## Task to carry out
What follows is a listing to transcribe exactly, leaving the pictures out.
***** Recorded data
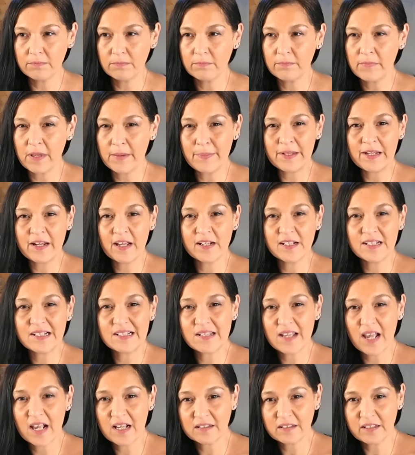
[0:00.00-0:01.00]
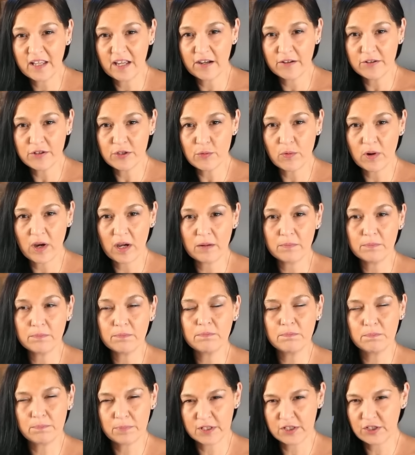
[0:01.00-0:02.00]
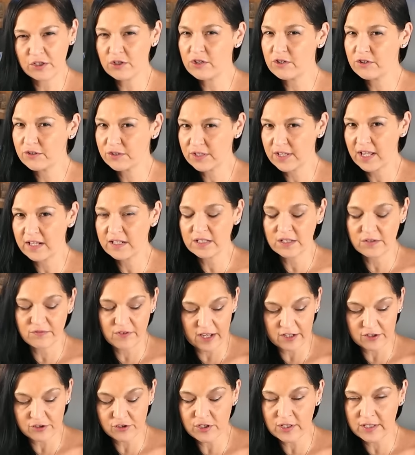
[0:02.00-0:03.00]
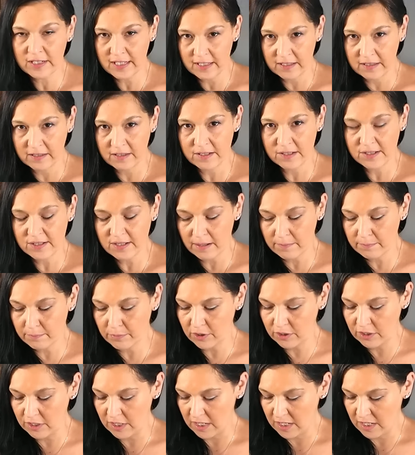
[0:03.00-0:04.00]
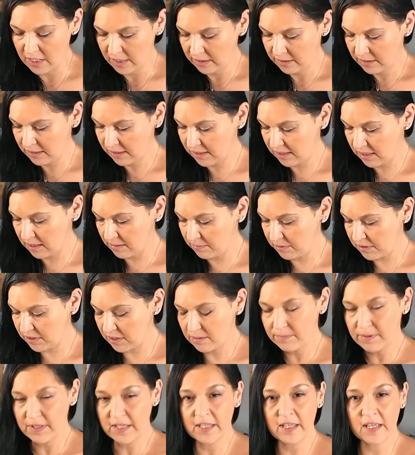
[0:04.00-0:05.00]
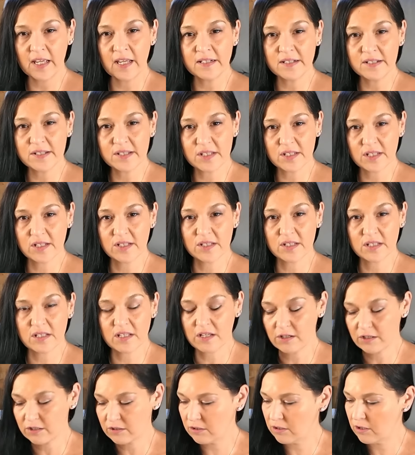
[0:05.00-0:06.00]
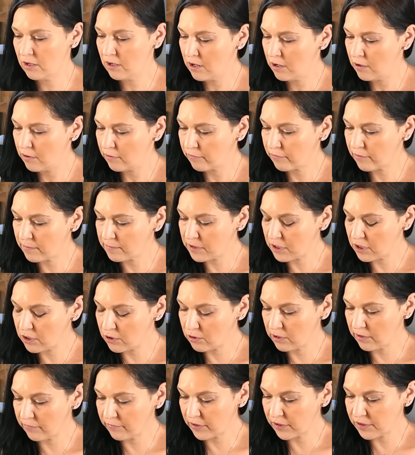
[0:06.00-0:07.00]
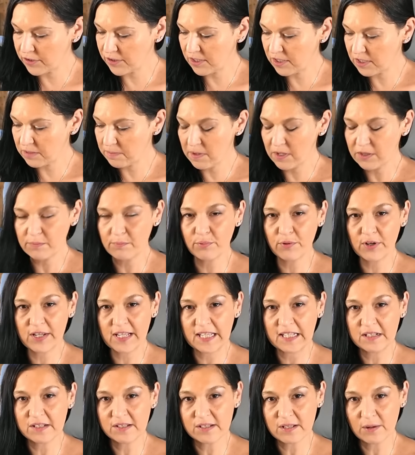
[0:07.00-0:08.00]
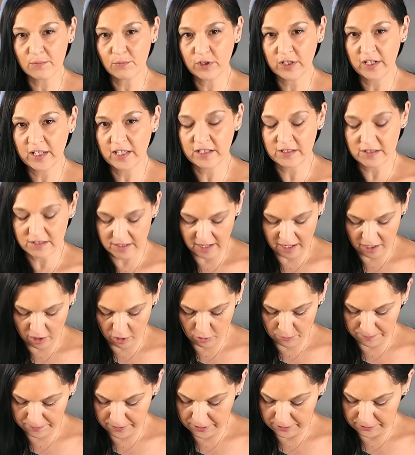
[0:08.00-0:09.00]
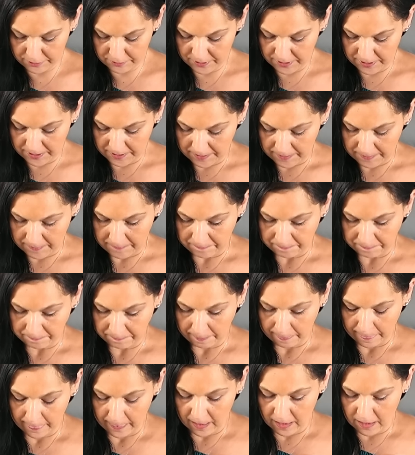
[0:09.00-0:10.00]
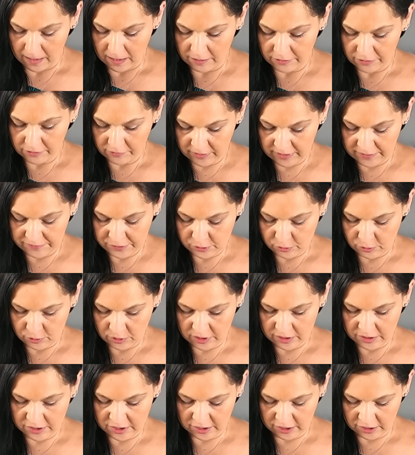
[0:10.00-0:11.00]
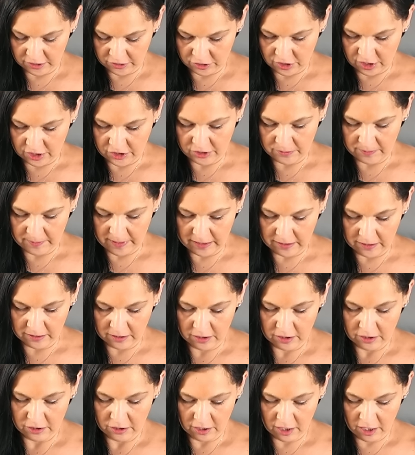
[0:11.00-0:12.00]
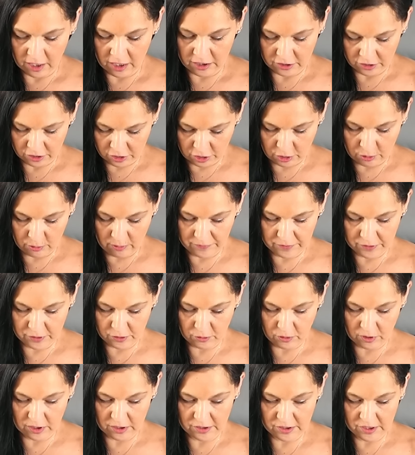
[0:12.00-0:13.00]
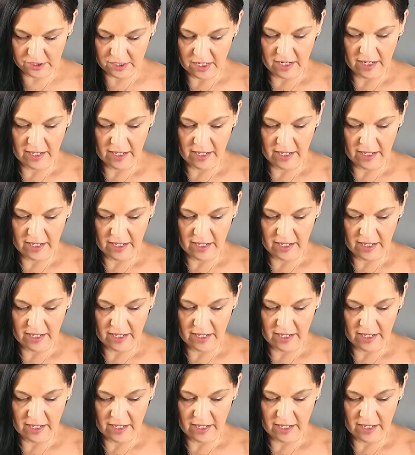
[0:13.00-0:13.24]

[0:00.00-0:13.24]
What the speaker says: Maybe not exactly how you want, but to your satisfaction in December. This seems to be an assist here from the universe this month, bringing someone in to help you. Three of Swords and Judgment. Two of Swords,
**********
## Task result
[0:00.00-0:01.00]
[0:01.00-0:02.00]
[0:02.00-0:03.00]
[0:03.00-0:04.00]
[0:04.00-0:05.00]
[0:05.00-0:06.00]
[0:06.00-0:07.00]
[0:07.00-0:08.00]
[0:08.00-0:09.00]
[0:09.00-0:10.00]
[0:10.00-0:11.00]
[0:11.00-0:12.00]
[0:12.00-0:13.00]
[0:13.00-0:13.24]

[0:00.00-0:13.24]
What the speaker says: Maybe not exactly how you want, but to your satisfaction in December. This seems to be an assist here from the universe this month, bringing someone in to help you. Three of Swords and Judgment. Two of Swords,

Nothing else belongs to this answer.